ACTION ITEM: An exact transcription of the records is required, minus any images.

-- GIVEN ENTRIES follows --

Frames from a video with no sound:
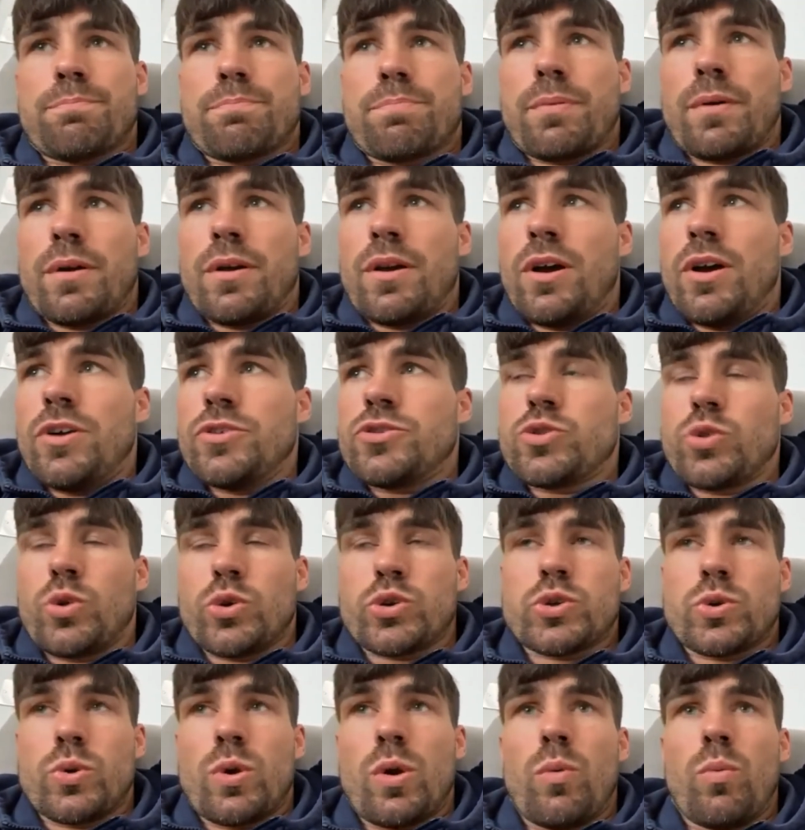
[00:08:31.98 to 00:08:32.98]
uh,
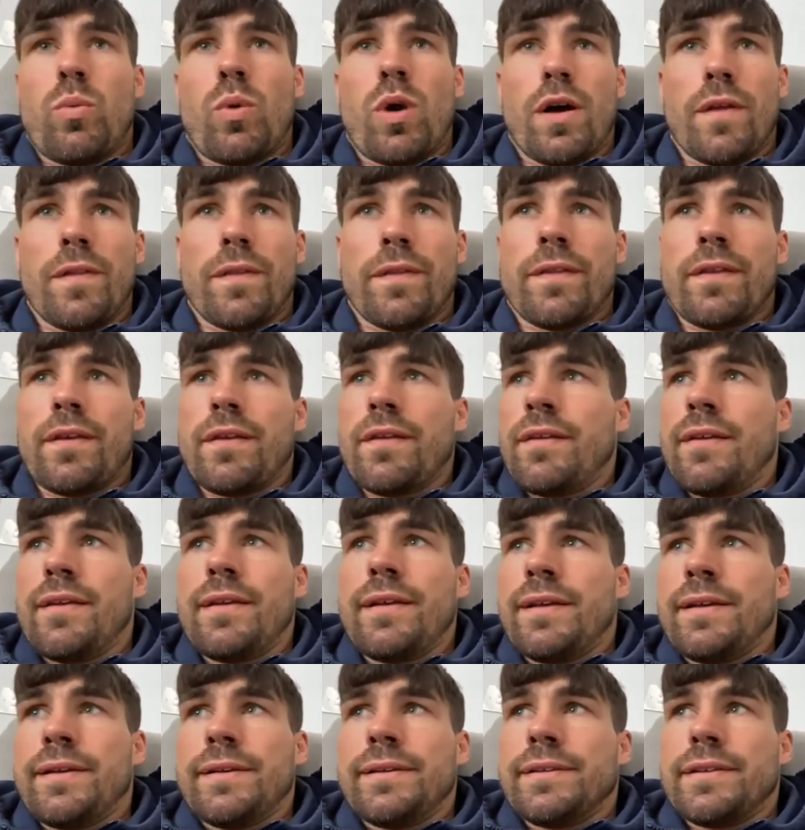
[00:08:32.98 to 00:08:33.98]
Joshua won
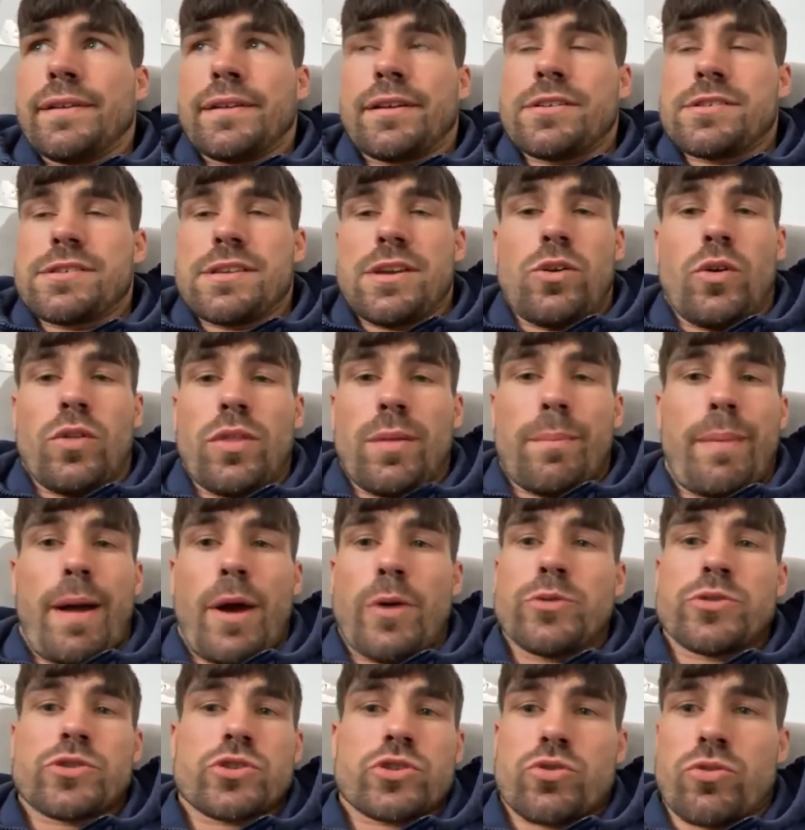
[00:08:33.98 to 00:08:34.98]
because he got the
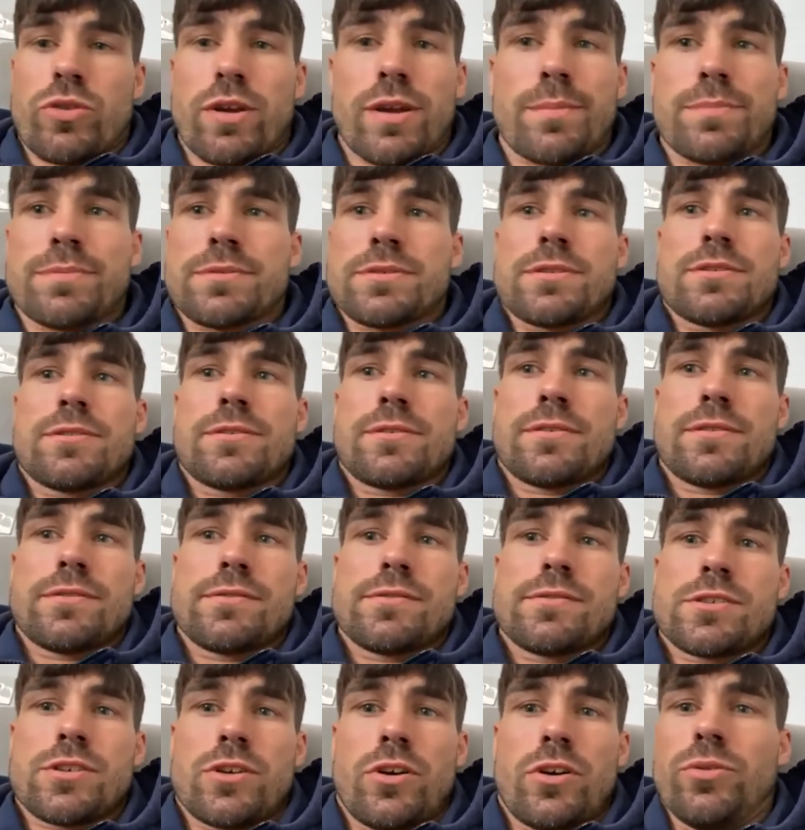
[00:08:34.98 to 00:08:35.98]
bout stripped.
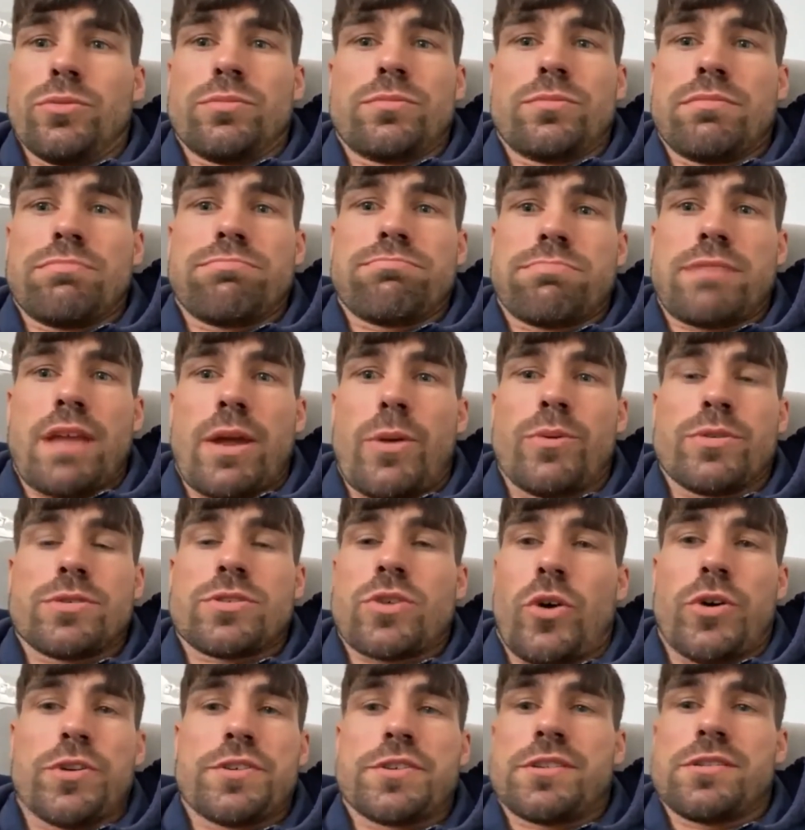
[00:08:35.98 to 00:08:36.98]
So they were
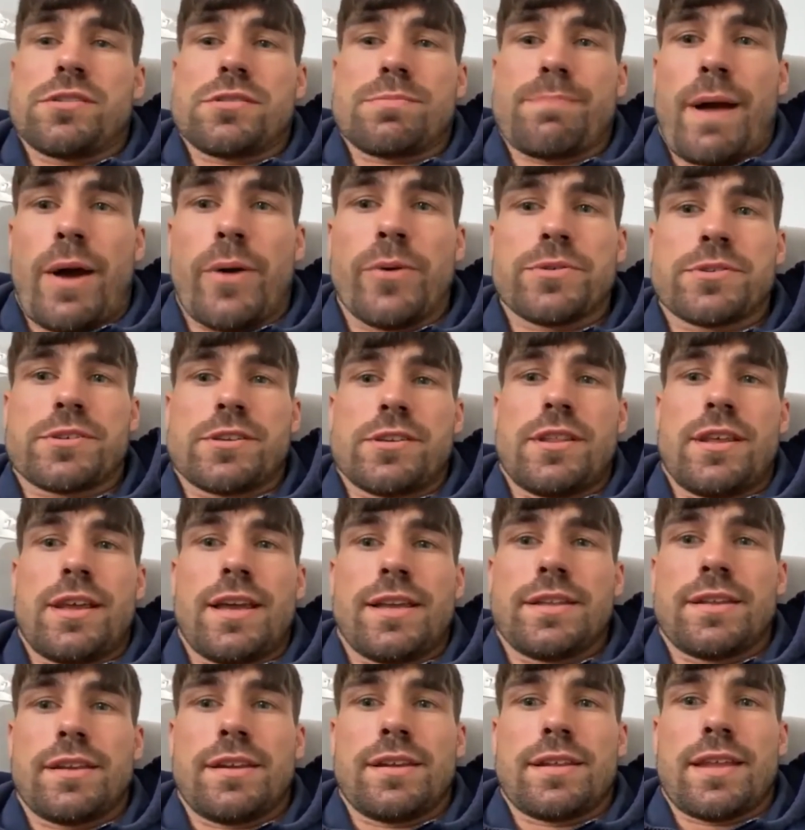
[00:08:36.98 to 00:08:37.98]
Tyson's belts at the
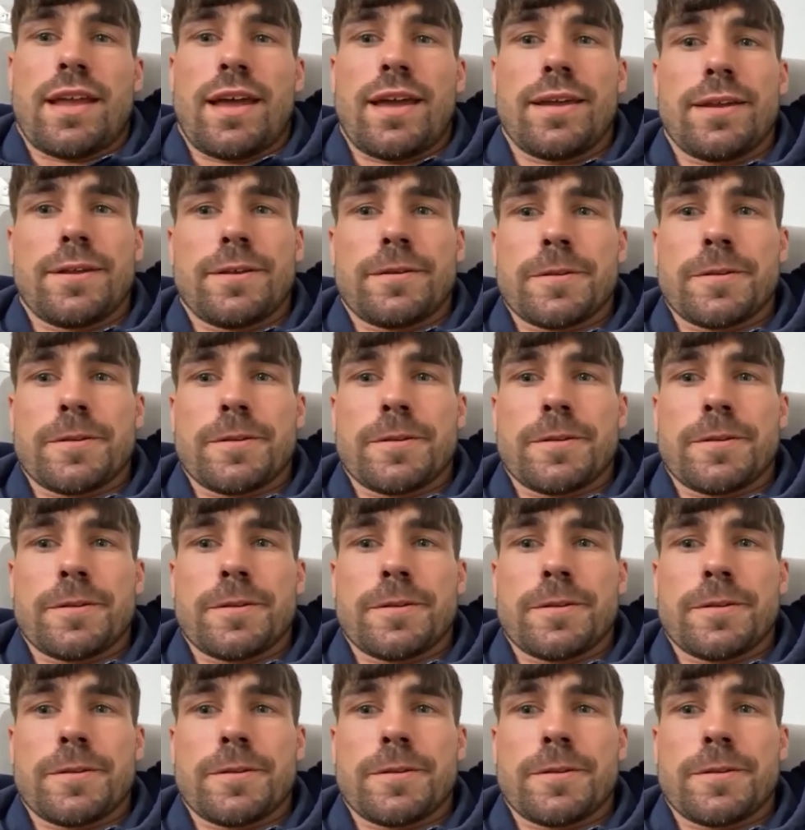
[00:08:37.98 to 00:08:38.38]
end of the day.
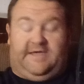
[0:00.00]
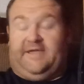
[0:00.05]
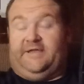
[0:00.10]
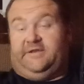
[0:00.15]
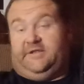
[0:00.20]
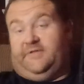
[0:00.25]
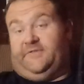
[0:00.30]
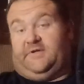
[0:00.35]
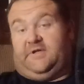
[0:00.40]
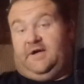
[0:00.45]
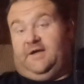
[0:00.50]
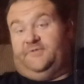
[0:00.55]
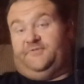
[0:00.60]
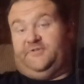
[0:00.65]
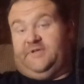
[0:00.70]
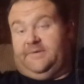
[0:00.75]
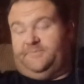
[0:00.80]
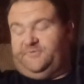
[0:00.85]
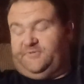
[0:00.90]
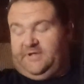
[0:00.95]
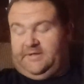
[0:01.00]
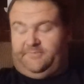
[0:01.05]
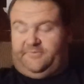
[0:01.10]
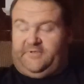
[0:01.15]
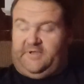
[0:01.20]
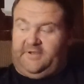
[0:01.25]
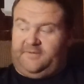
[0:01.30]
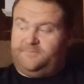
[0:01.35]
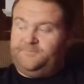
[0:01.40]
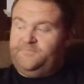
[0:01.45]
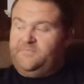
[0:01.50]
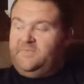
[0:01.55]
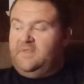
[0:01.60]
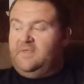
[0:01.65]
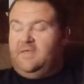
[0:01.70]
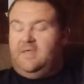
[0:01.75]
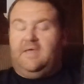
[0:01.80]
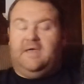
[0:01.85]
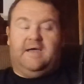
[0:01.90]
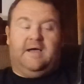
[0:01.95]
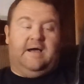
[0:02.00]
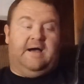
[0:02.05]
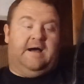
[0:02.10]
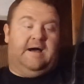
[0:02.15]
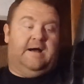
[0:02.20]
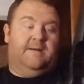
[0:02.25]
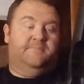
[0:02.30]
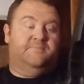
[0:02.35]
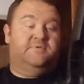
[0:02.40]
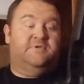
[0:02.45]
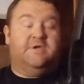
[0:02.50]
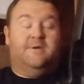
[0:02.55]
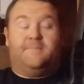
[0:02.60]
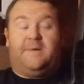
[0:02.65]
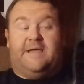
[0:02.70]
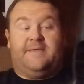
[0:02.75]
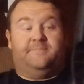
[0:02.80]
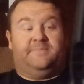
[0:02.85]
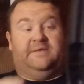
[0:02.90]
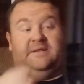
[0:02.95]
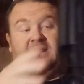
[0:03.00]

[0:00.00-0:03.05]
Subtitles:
idea, the concept, same thing. You might be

-- GIVEN ENTRIES concluded --

WRITTEN ANSWER:
Frames from a video with no sound:
[00:08:31.98 to 00:08:32.98]
uh,
[00:08:32.98 to 00:08:33.98]
Joshua won
[00:08:33.98 to 00:08:34.98]
because he got the
[00:08:34.98 to 00:08:35.98]
bout stripped.
[00:08:35.98 to 00:08:36.98]
So they were
[00:08:36.98 to 00:08:37.98]
Tyson's belts at the
[00:08:37.98 to 00:08:38.38]
end of the day.
[0:00.00]
[0:00.05]
[0:00.10]
[0:00.15]
[0:00.20]
[0:00.25]
[0:00.30]
[0:00.35]
[0:00.40]
[0:00.45]
[0:00.50]
[0:00.55]
[0:00.60]
[0:00.65]
[0:00.70]
[0:00.75]
[0:00.80]
[0:00.85]
[0:00.90]
[0:00.95]
[0:01.00]
[0:01.05]
[0:01.10]
[0:01.15]
[0:01.20]
[0:01.25]
[0:01.30]
[0:01.35]
[0:01.40]
[0:01.45]
[0:01.50]
[0:01.55]
[0:01.60]
[0:01.65]
[0:01.70]
[0:01.75]
[0:01.80]
[0:01.85]
[0:01.90]
[0:01.95]
[0:02.00]
[0:02.05]
[0:02.10]
[0:02.15]
[0:02.20]
[0:02.25]
[0:02.30]
[0:02.35]
[0:02.40]
[0:02.45]
[0:02.50]
[0:02.55]
[0:02.60]
[0:02.65]
[0:02.70]
[0:02.75]
[0:02.80]
[0:02.85]
[0:02.90]
[0:02.95]
[0:03.00]

[0:00.00-0:03.05]
Subtitles:
idea, the concept, same thing. You might be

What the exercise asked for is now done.